What you will do:
Please print exactly the lines from the one containing "[00:00:01.68]" through the last line of the records, and only those. Leave out any pictures.
[Start of section]
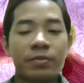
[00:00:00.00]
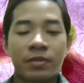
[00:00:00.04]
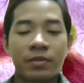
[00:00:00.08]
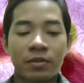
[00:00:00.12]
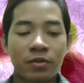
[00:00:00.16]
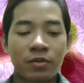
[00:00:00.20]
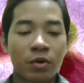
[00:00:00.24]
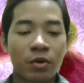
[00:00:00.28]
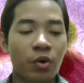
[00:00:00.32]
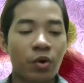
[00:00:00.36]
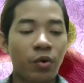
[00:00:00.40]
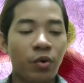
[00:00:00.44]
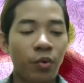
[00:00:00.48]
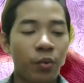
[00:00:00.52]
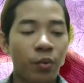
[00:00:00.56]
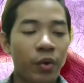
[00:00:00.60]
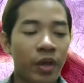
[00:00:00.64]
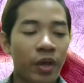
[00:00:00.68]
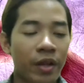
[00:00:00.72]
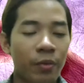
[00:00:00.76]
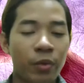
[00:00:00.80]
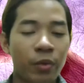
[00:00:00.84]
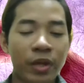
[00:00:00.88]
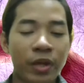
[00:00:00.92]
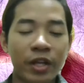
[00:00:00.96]
So
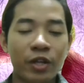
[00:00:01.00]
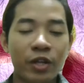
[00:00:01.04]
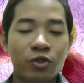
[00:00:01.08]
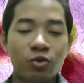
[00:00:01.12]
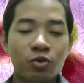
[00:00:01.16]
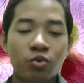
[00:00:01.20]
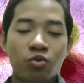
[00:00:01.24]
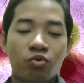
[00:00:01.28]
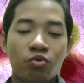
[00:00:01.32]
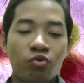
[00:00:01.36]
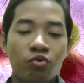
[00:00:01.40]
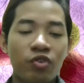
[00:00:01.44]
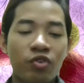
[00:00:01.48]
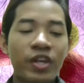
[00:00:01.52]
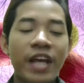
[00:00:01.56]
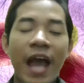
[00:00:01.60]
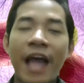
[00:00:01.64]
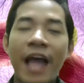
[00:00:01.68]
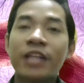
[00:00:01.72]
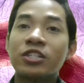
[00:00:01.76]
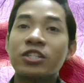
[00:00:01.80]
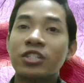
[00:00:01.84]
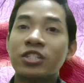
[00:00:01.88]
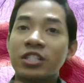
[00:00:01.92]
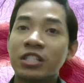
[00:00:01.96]
we need to
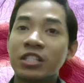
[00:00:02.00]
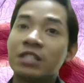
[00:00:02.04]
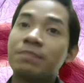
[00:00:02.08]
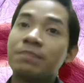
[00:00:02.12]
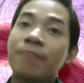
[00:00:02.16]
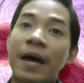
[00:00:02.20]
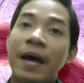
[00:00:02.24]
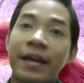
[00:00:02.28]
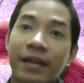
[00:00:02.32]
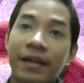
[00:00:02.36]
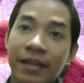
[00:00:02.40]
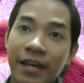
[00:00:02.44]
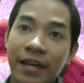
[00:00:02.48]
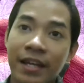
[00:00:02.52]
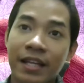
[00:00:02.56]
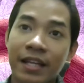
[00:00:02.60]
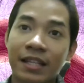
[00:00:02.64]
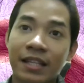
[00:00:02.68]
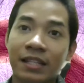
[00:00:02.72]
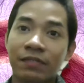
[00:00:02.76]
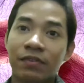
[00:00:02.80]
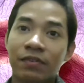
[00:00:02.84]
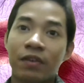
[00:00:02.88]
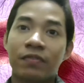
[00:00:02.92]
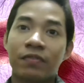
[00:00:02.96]
re-engineer back again in
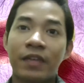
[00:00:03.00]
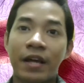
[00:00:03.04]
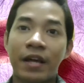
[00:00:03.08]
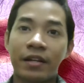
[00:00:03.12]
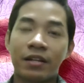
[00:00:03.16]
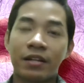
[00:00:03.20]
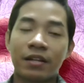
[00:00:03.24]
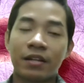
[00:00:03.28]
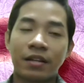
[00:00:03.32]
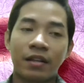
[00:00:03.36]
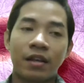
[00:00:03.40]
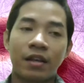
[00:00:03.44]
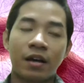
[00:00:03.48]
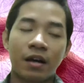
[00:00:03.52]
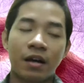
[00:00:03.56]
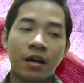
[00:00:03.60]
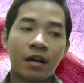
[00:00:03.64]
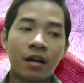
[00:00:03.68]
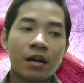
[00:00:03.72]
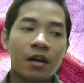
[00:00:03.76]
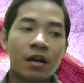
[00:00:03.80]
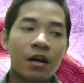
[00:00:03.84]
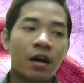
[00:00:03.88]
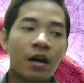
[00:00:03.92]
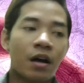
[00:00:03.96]
terms of that the
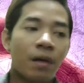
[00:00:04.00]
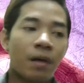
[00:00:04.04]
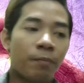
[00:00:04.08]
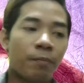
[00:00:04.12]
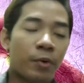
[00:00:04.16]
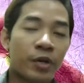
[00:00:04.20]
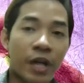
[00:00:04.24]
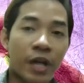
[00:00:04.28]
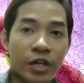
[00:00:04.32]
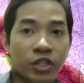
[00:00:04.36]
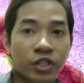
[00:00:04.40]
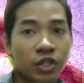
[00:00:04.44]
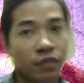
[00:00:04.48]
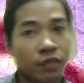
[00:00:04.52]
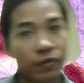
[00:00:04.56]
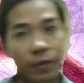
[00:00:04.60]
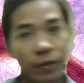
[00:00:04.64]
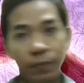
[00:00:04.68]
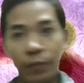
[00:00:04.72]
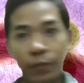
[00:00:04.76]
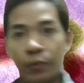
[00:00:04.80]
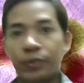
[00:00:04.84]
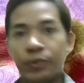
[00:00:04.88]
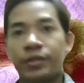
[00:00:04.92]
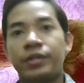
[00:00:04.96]
production of the
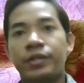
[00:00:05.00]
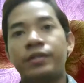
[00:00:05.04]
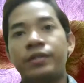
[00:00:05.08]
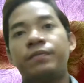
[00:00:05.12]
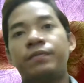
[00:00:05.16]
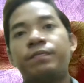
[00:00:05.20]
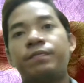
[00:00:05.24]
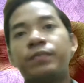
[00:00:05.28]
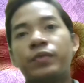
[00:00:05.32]
protein.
[End of section]
Written answer:
[00:00:01.68]
[00:00:01.72]
[00:00:01.76]
[00:00:01.80]
[00:00:01.84]
[00:00:01.88]
[00:00:01.92]
[00:00:01.96]
we need to
[00:00:02.00]
[00:00:02.04]
[00:00:02.08]
[00:00:02.12]
[00:00:02.16]
[00:00:02.20]
[00:00:02.24]
[00:00:02.28]
[00:00:02.32]
[00:00:02.36]
[00:00:02.40]
[00:00:02.44]
[00:00:02.48]
[00:00:02.52]
[00:00:02.56]
[00:00:02.60]
[00:00:02.64]
[00:00:02.68]
[00:00:02.72]
[00:00:02.76]
[00:00:02.80]
[00:00:02.84]
[00:00:02.88]
[00:00:02.92]
[00:00:02.96]
re-engineer back again in
[00:00:03.00]
[00:00:03.04]
[00:00:03.08]
[00:00:03.12]
[00:00:03.16]
[00:00:03.20]
[00:00:03.24]
[00:00:03.28]
[00:00:03.32]
[00:00:03.36]
[00:00:03.40]
[00:00:03.44]
[00:00:03.48]
[00:00:03.52]
[00:00:03.56]
[00:00:03.60]
[00:00:03.64]
[00:00:03.68]
[00:00:03.72]
[00:00:03.76]
[00:00:03.80]
[00:00:03.84]
[00:00:03.88]
[00:00:03.92]
[00:00:03.96]
terms of that the
[00:00:04.00]
[00:00:04.04]
[00:00:04.08]
[00:00:04.12]
[00:00:04.16]
[00:00:04.20]
[00:00:04.24]
[00:00:04.28]
[00:00:04.32]
[00:00:04.36]
[00:00:04.40]
[00:00:04.44]
[00:00:04.48]
[00:00:04.52]
[00:00:04.56]
[00:00:04.60]
[00:00:04.64]
[00:00:04.68]
[00:00:04.72]
[00:00:04.76]
[00:00:04.80]
[00:00:04.84]
[00:00:04.88]
[00:00:04.92]
[00:00:04.96]
production of the
[00:00:05.00]
[00:00:05.04]
[00:00:05.08]
[00:00:05.12]
[00:00:05.16]
[00:00:05.20]
[00:00:05.24]
[00:00:05.28]
[00:00:05.32]
protein.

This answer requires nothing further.